Content-Language: en_US
Upgrade: TLS/1.0,HTTP/1.1
Connection: close
Content-Type: text/html
Content-Length: 168

<HTML><HEAD><TITLE>401
Unauthorized</TITLE></HEAD><BODY><H1>Unauthorized</H1>This server could not
verify that you are authorized to access the resource.</BODY></HTML>
I [01/Jul/2005:12:10:23 +0100] Listening to 7f000001:631
I [01/Jul/2005:12:10:23 +0100] Loaded configuration file "/etc/cups/cupsd.conf"

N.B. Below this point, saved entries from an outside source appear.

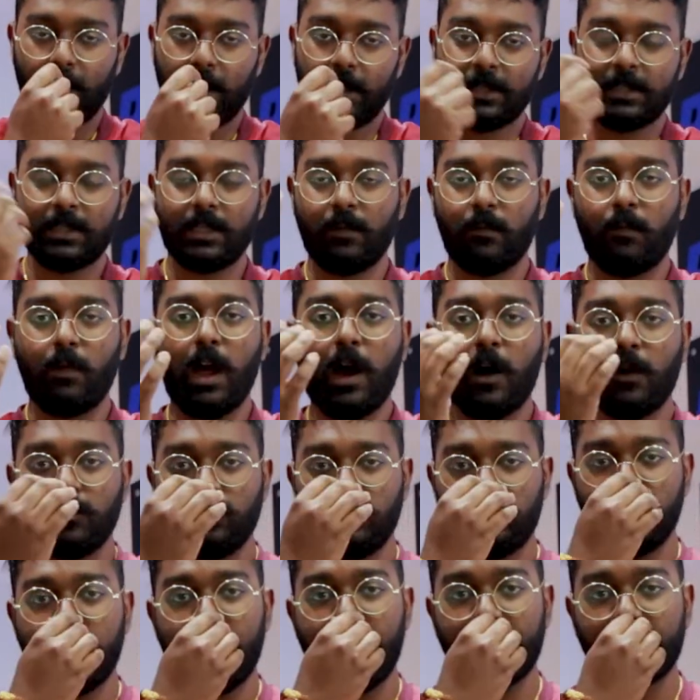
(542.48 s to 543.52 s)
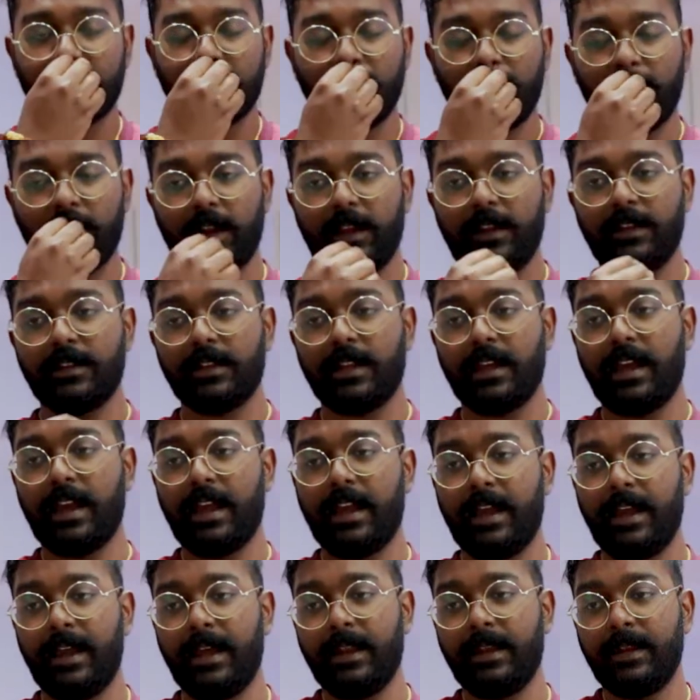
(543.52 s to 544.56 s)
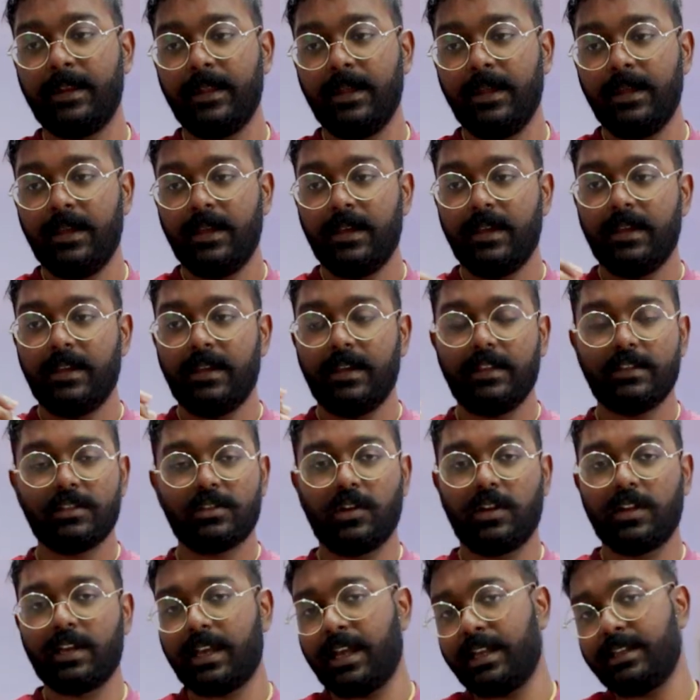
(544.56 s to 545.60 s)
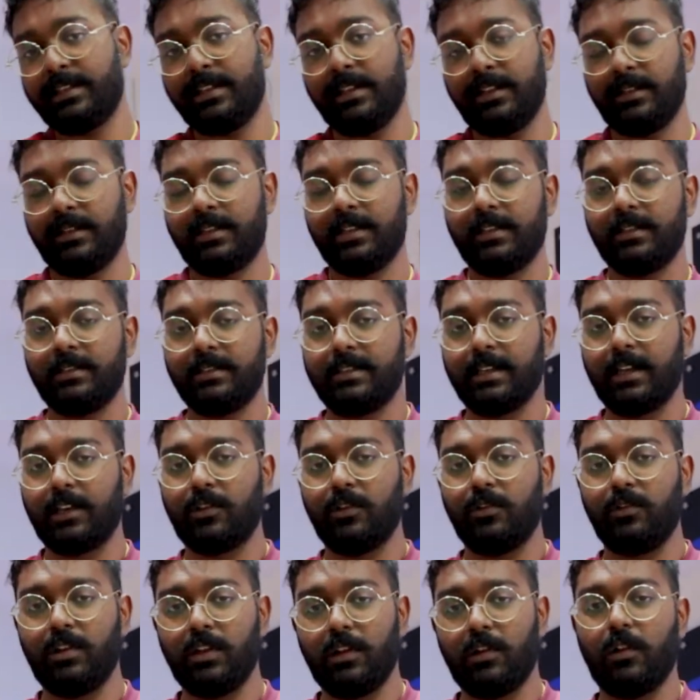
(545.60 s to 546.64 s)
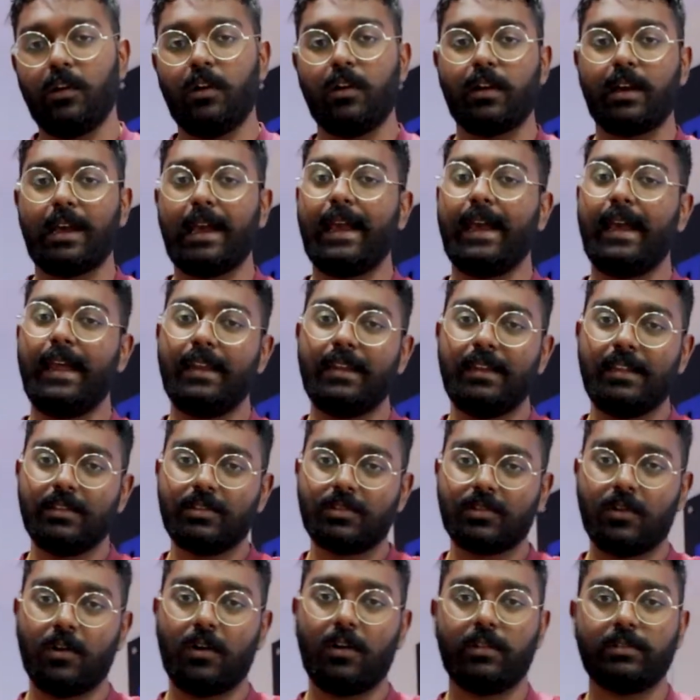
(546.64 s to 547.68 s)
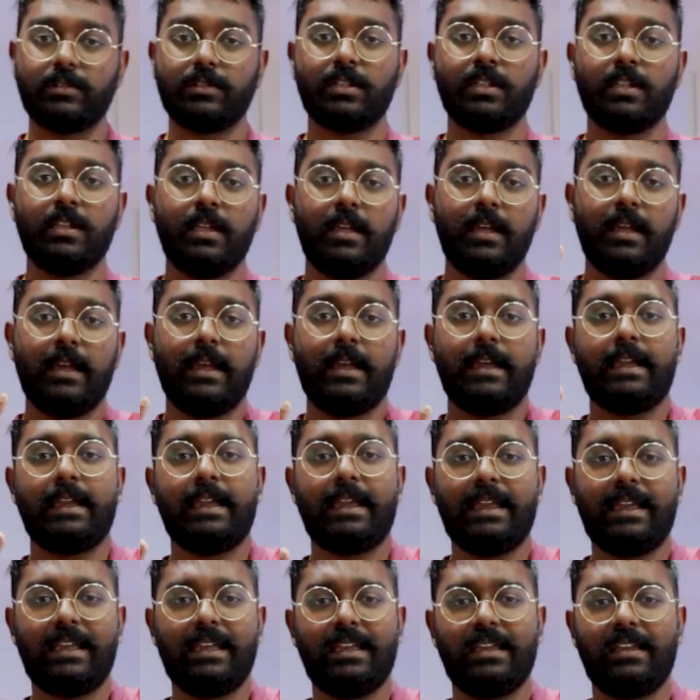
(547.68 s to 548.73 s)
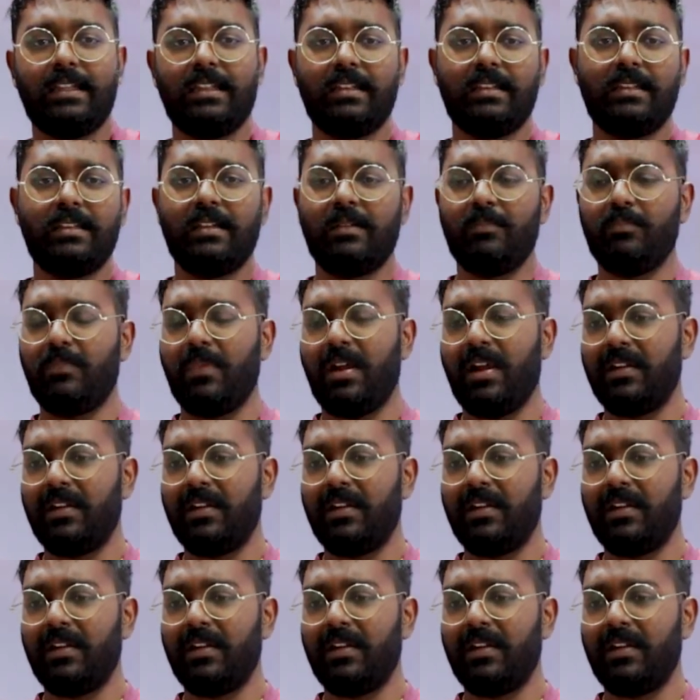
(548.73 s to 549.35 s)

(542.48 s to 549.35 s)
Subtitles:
it's the round jack, right? And it's got a Kensington security lock, and it's got in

I [01/Jul/2005:12:10:23 +0100] Configured for up to 100 clients.
I [01/Jul/2005:12:10:23 +0100] Allowing up to 100 client connections per host.
I [01/Jul/2005:12:10:23 +0100] Full reload is required.
I [01/Jul/2005:12:10:23 +0100] LoadPPDs: Read "/etc/cups/ppds.dat", 17 PPDs...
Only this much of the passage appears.